##### EXERCISE MATERIAL #####

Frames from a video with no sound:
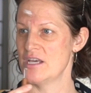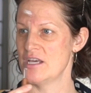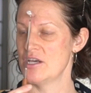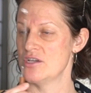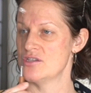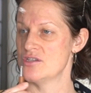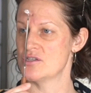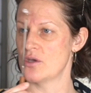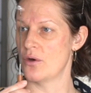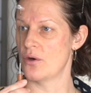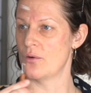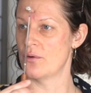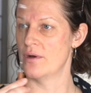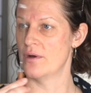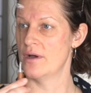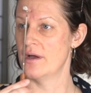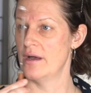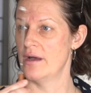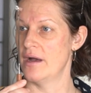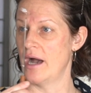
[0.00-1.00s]
So
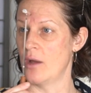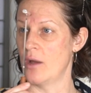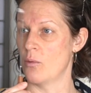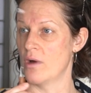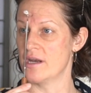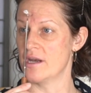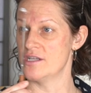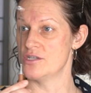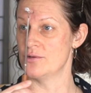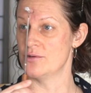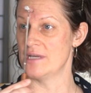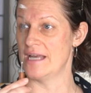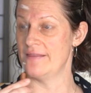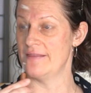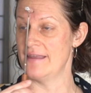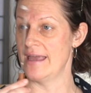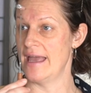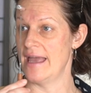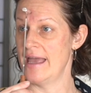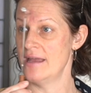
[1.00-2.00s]
I want to do it at
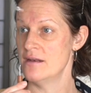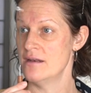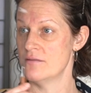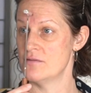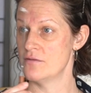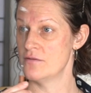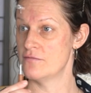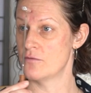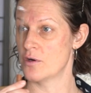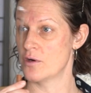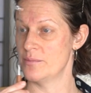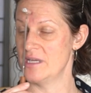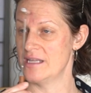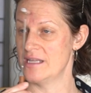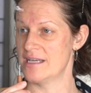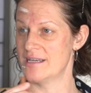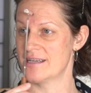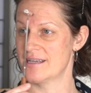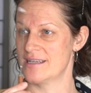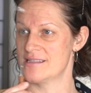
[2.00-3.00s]
the end of the
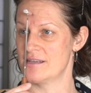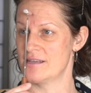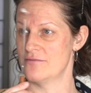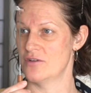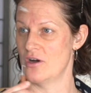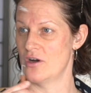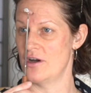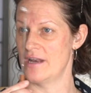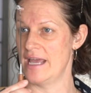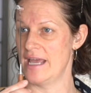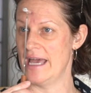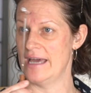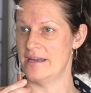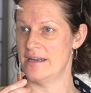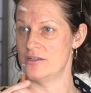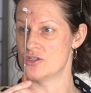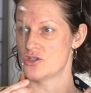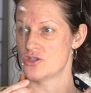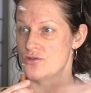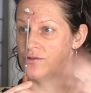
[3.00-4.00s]
formula because I've gone ahead
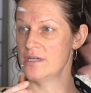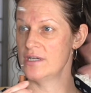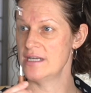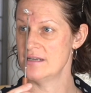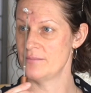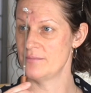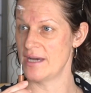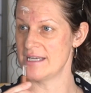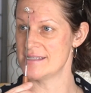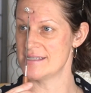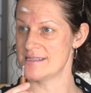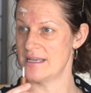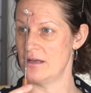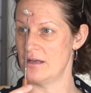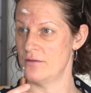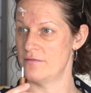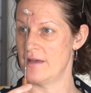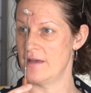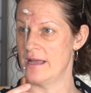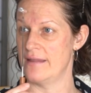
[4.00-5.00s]
and treated
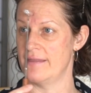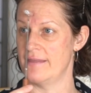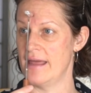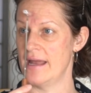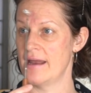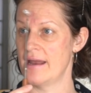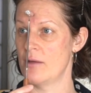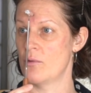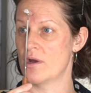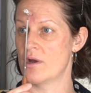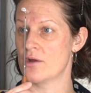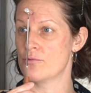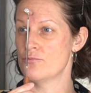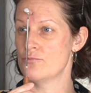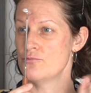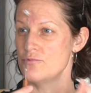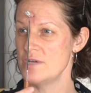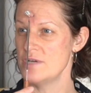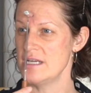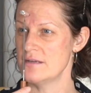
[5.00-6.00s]
myself, and then I want to
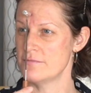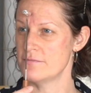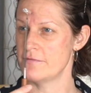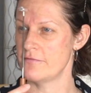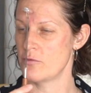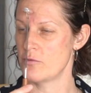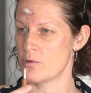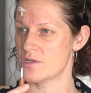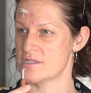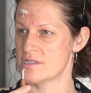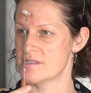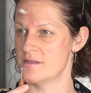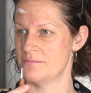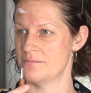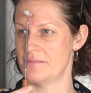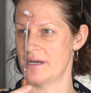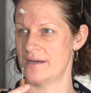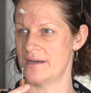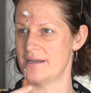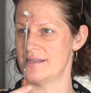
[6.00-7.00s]
reinforce the
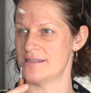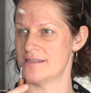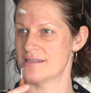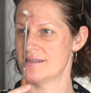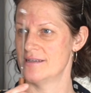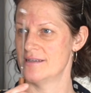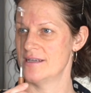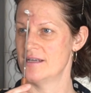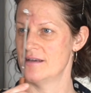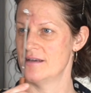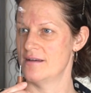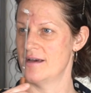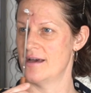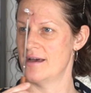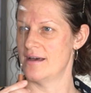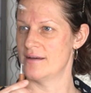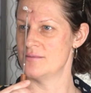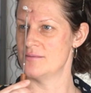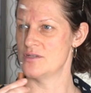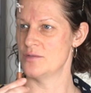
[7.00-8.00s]
mind
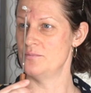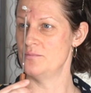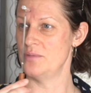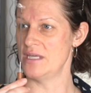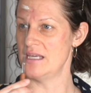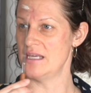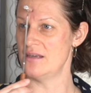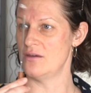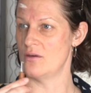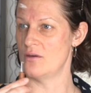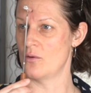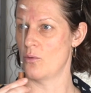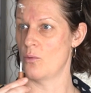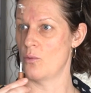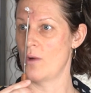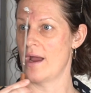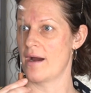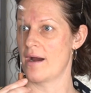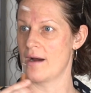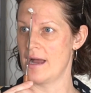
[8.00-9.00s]
to be
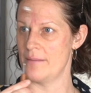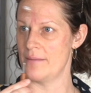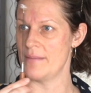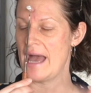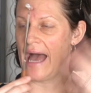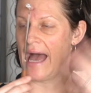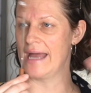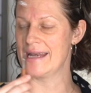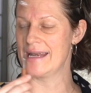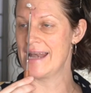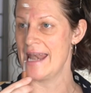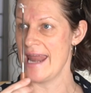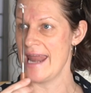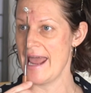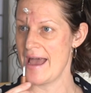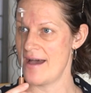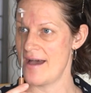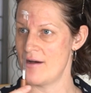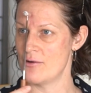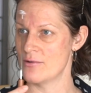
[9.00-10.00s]
where I'm at
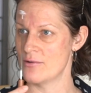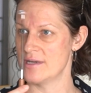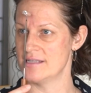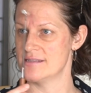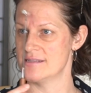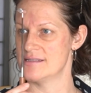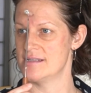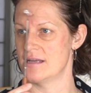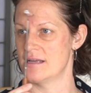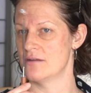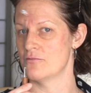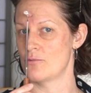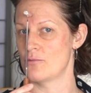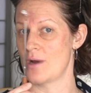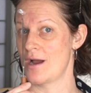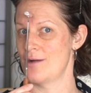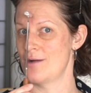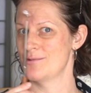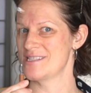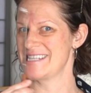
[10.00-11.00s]
now instead of
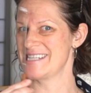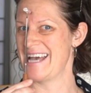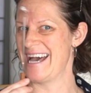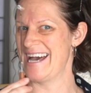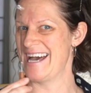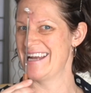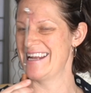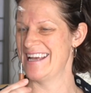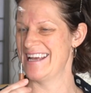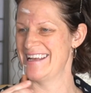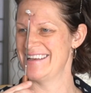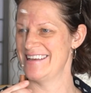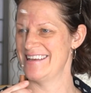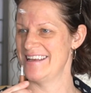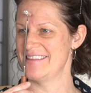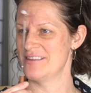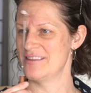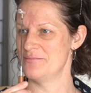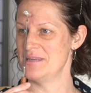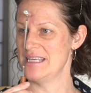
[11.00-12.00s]
where I was at
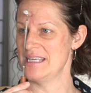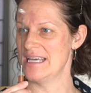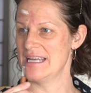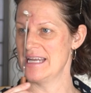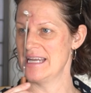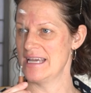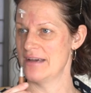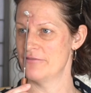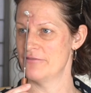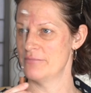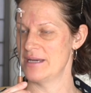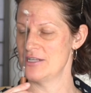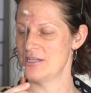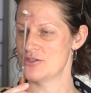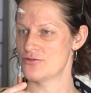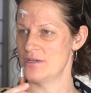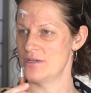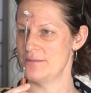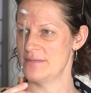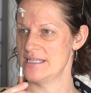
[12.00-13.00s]
the beginning of my
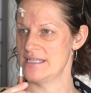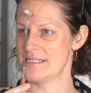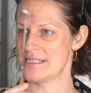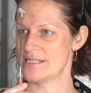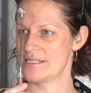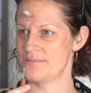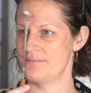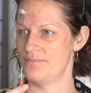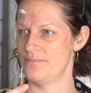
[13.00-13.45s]
treatment.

#####

# TO DO
Once the pictures are set aside, please output all the data word for word.

# EXPECTED ANSWER
Frames from a video with no sound:
[0.00-1.00s]
So
[1.00-2.00s]
I want to do it at
[2.00-3.00s]
the end of the
[3.00-4.00s]
formula because I've gone ahead
[4.00-5.00s]
and treated
[5.00-6.00s]
myself, and then I want to
[6.00-7.00s]
reinforce the
[7.00-8.00s]
mind
[8.00-9.00s]
to be
[9.00-10.00s]
where I'm at
[10.00-11.00s]
now instead of
[11.00-12.00s]
where I was at
[12.00-13.00s]
the beginning of my
[13.00-13.45s]
treatment.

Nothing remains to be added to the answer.